TO DO:
When writing out the entries below, keep only the lines from the line with "Spoken language: Bengali" to the line with "Transcript: আমাদের মানে", both included, exactly as they are, and leave the pictures aside.
□ □ □ □
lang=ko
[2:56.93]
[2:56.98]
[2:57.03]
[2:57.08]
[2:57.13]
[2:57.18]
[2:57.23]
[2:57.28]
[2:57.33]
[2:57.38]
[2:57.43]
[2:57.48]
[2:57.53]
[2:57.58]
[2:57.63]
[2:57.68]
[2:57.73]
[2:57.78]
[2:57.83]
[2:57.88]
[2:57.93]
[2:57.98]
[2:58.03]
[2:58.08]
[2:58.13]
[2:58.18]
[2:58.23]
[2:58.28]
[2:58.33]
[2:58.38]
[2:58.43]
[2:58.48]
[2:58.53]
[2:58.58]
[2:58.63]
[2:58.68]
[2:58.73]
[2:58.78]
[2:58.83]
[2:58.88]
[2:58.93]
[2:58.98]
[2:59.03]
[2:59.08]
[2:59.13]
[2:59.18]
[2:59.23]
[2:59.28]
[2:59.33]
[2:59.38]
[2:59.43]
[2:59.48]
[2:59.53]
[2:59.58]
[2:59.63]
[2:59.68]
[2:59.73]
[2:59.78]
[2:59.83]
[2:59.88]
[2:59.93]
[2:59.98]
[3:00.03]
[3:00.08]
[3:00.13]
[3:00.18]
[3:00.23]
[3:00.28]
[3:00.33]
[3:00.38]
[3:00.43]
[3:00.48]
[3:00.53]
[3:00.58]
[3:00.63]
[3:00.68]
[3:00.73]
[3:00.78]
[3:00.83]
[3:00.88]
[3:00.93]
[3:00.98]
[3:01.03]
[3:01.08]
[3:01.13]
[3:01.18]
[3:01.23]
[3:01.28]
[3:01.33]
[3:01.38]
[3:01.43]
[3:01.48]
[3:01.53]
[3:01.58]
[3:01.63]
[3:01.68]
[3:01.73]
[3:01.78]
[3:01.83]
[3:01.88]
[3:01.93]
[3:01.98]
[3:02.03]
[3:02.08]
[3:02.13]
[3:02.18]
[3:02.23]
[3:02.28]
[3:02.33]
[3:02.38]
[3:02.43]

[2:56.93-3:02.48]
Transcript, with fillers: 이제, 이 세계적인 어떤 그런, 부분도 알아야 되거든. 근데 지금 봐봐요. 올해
□ □ □ □
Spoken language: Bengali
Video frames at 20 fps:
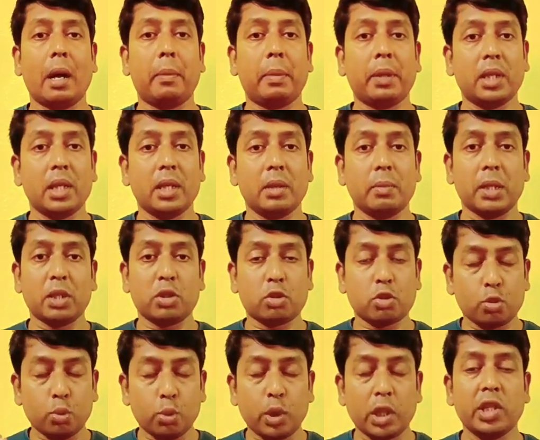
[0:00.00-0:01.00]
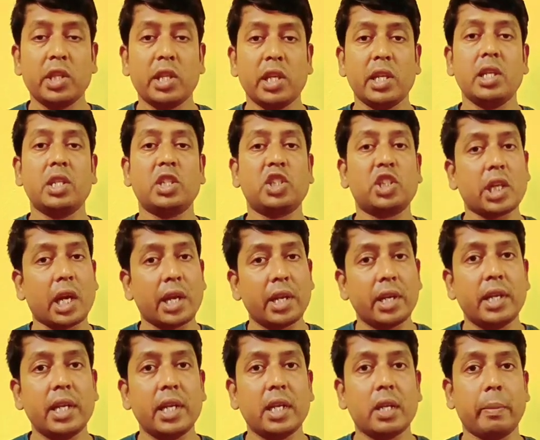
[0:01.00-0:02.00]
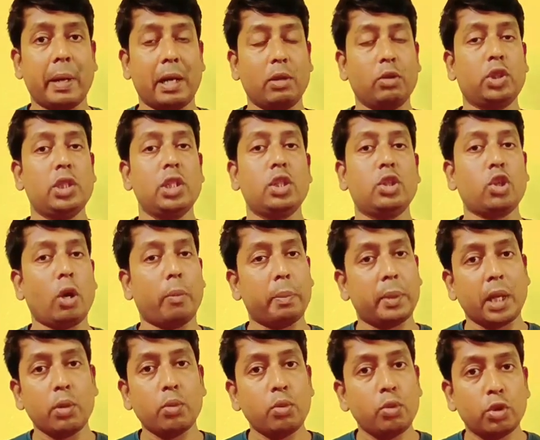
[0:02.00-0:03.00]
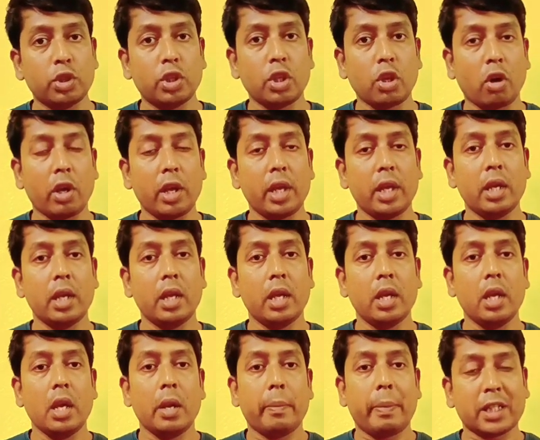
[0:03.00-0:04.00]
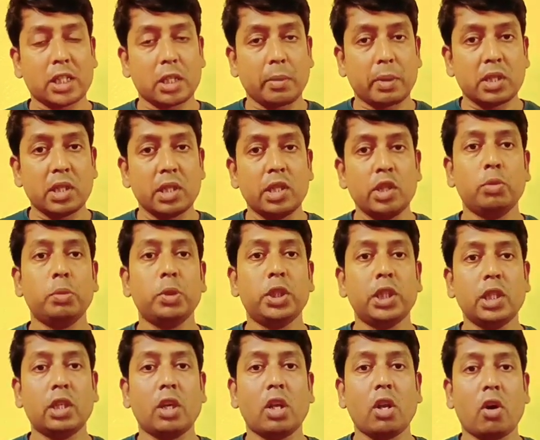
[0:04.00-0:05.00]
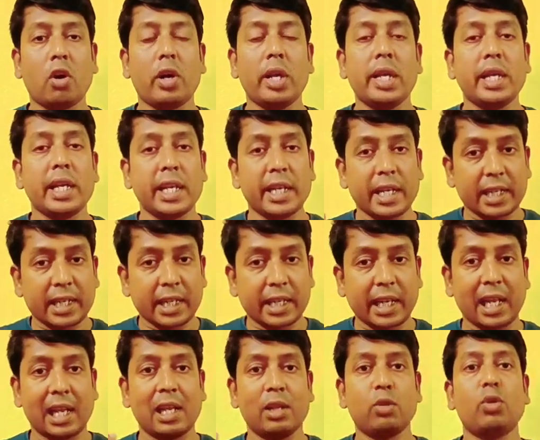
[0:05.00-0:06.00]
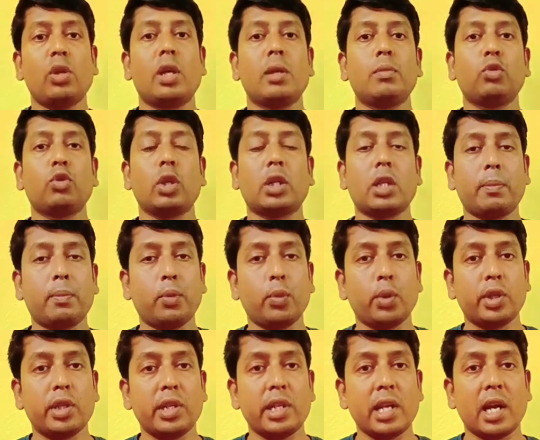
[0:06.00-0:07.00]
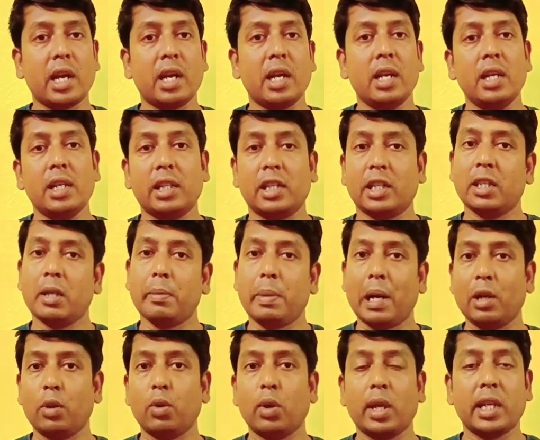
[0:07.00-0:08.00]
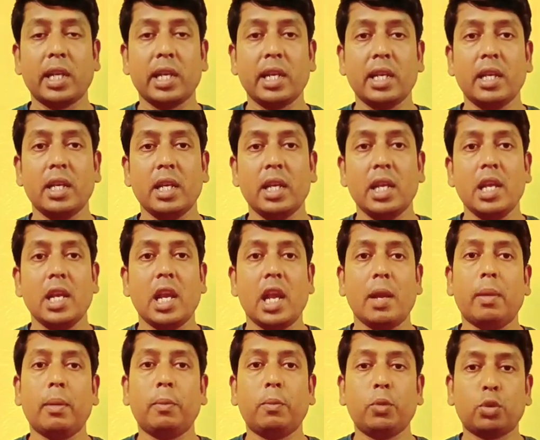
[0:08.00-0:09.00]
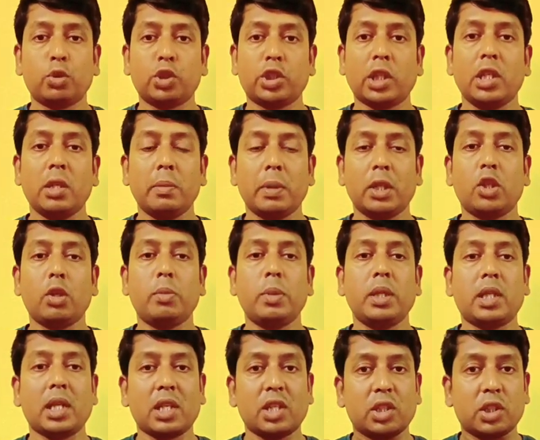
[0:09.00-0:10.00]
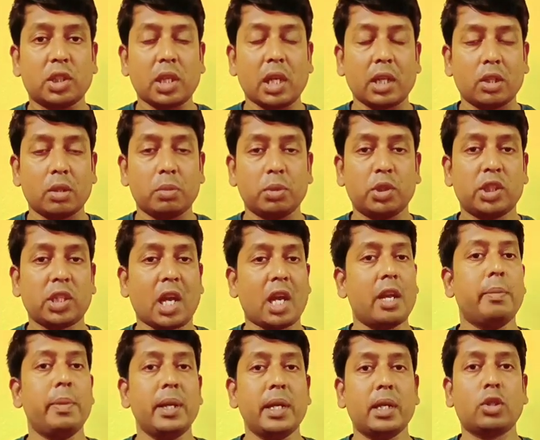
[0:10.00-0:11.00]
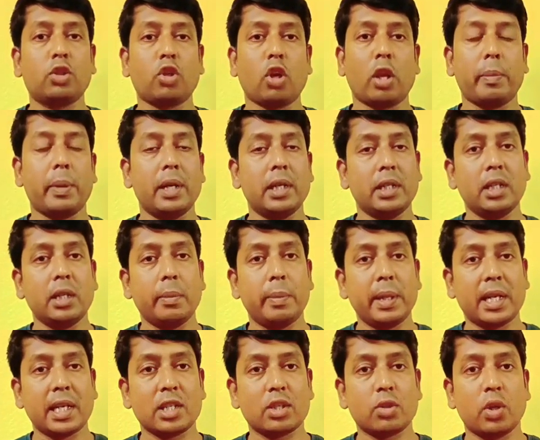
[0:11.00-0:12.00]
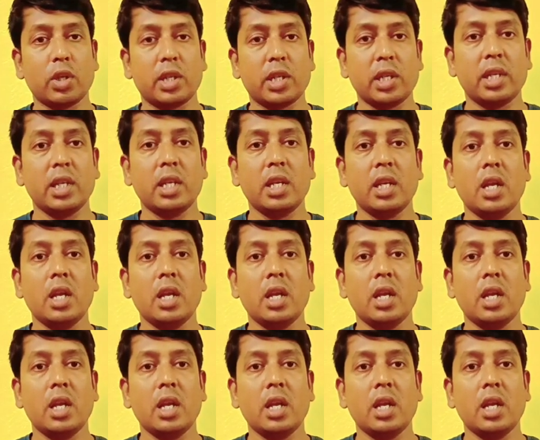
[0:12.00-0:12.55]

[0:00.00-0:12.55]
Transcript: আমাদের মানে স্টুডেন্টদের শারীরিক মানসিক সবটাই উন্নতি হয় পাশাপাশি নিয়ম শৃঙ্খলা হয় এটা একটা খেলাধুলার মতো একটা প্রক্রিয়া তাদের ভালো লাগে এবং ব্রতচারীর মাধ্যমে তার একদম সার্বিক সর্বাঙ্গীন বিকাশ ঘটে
□ □ □ □
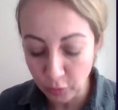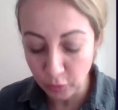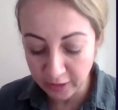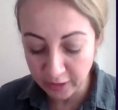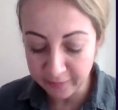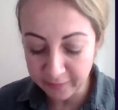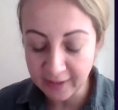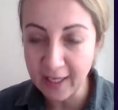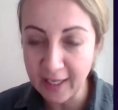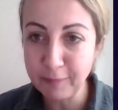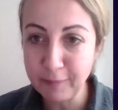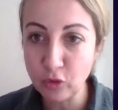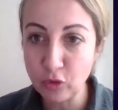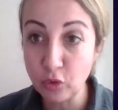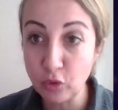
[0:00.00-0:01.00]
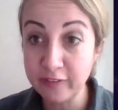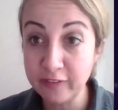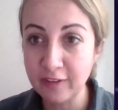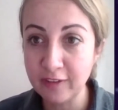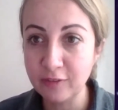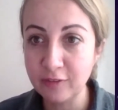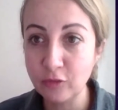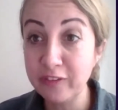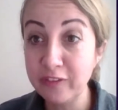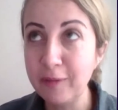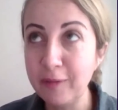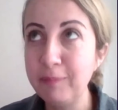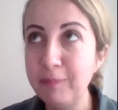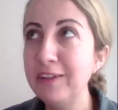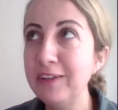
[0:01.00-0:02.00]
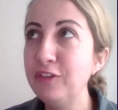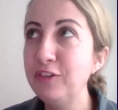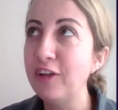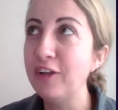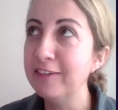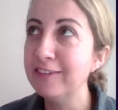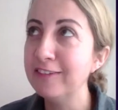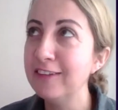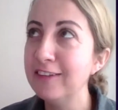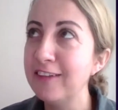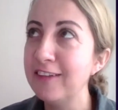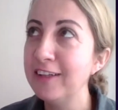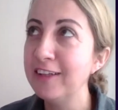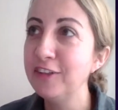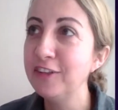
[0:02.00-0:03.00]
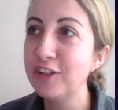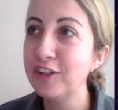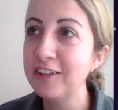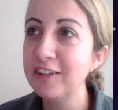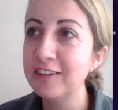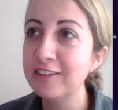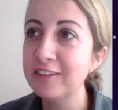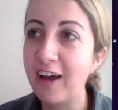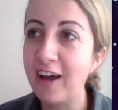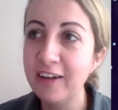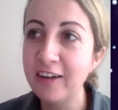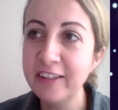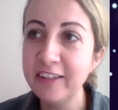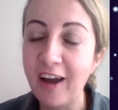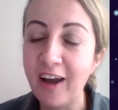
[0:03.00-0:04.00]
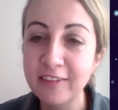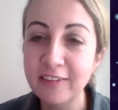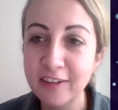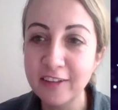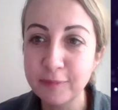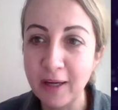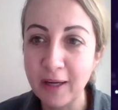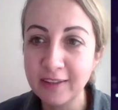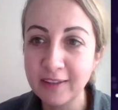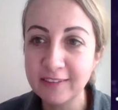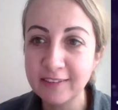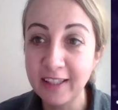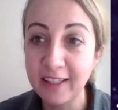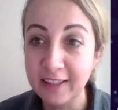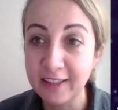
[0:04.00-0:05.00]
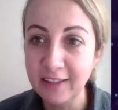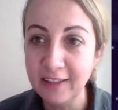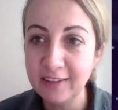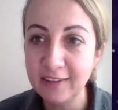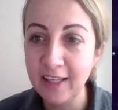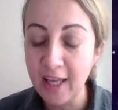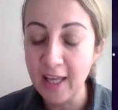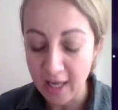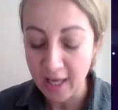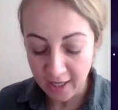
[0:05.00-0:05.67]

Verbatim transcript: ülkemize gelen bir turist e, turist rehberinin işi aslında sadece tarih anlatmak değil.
□ □ □ □
EXERCISE SOLUTION:
Spoken language: Bengali
Video frames at 20 fps:
[0:00.00-0:01.00]
[0:01.00-0:02.00]
[0:02.00-0:03.00]
[0:03.00-0:04.00]
[0:04.00-0:05.00]
[0:05.00-0:06.00]
[0:06.00-0:07.00]
[0:07.00-0:08.00]
[0:08.00-0:09.00]
[0:09.00-0:10.00]
[0:10.00-0:11.00]
[0:11.00-0:12.00]
[0:12.00-0:12.55]

[0:00.00-0:12.55]
Transcript: আমাদের মানে স্টুডেন্টদের শারীরিক মানসিক সবটাই উন্নতি হয় পাশাপাশি নিয়ম শৃঙ্খলা হয় এটা একটা খেলাধুলার মতো একটা প্রক্রিয়া তাদের ভালো লাগে এবং ব্রতচারীর মাধ্যমে তার একদম সার্বিক সর্বাঙ্গীন বিকাশ ঘটে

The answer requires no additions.